▸ **What you should do**:
Restate the entries below in full, exactly as they read, but without pictures.

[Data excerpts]
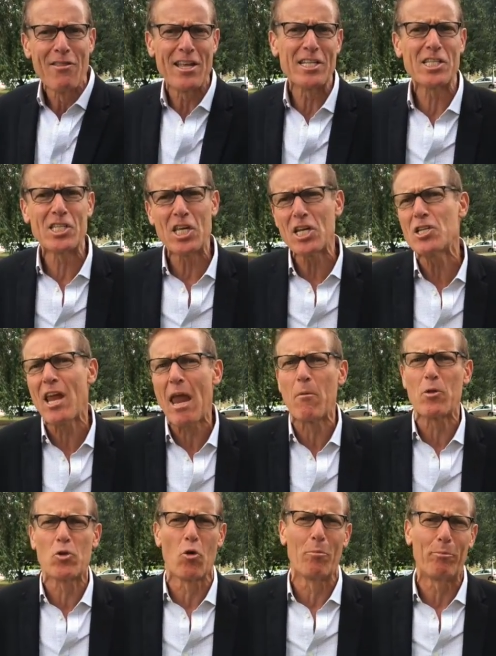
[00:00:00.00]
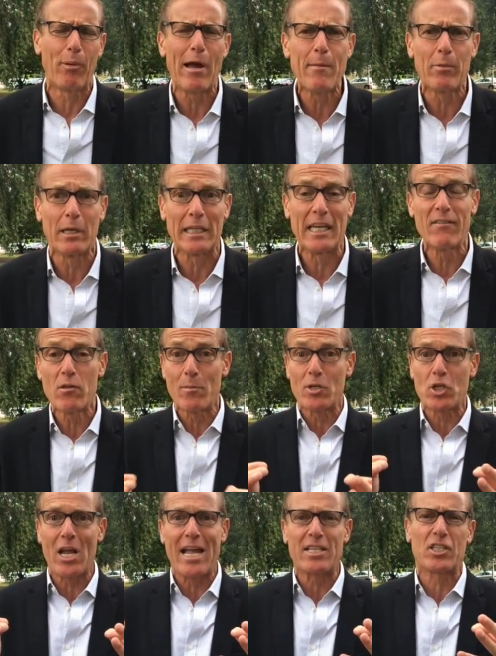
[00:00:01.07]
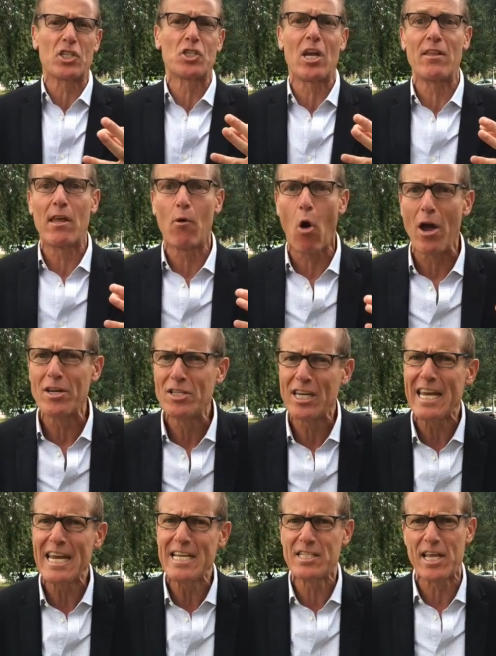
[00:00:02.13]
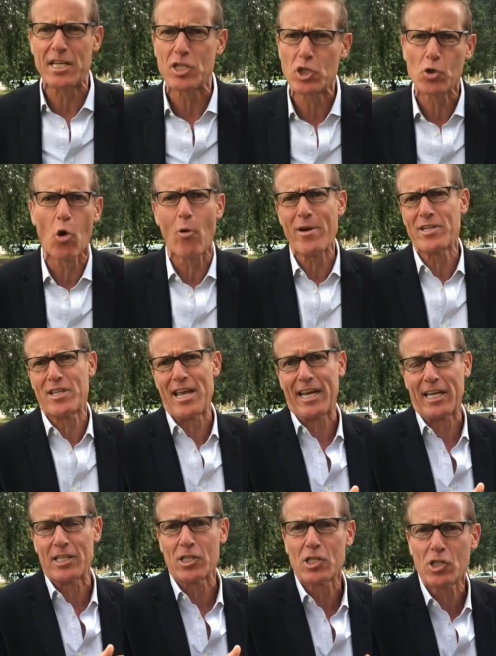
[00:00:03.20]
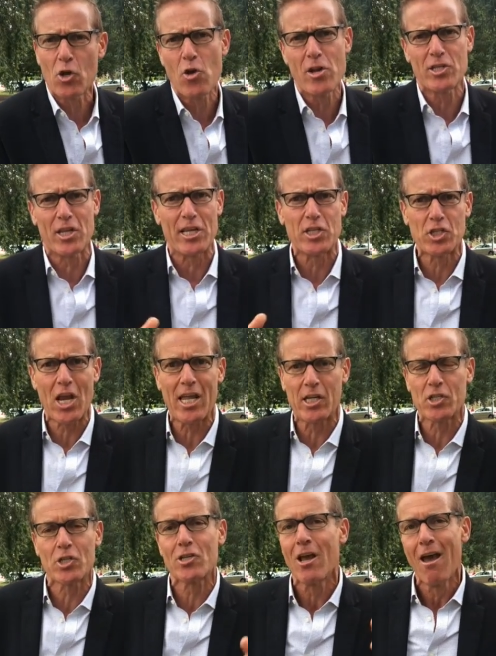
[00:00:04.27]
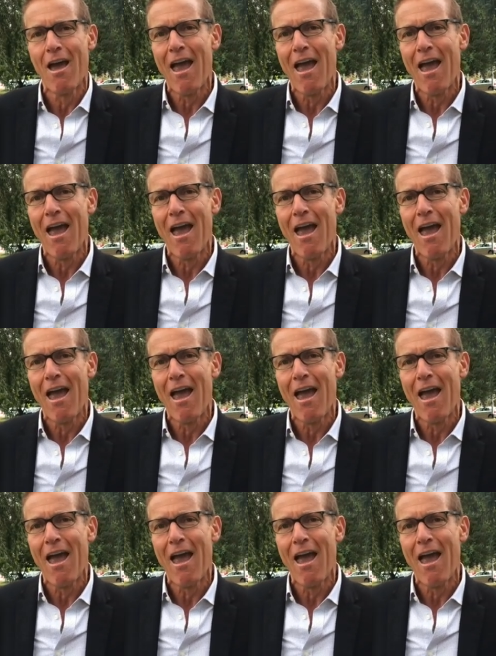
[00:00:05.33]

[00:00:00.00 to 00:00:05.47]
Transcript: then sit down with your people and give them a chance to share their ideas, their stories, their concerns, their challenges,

▸ **Output for this exercise**:
[00:00:00.00]
[00:00:01.07]
[00:00:02.13]
[00:00:03.20]
[00:00:04.27]
[00:00:05.33]

[00:00:00.00 to 00:00:05.47]
Transcript: then sit down with your people and give them a chance to share their ideas, their stories, their concerns, their challenges,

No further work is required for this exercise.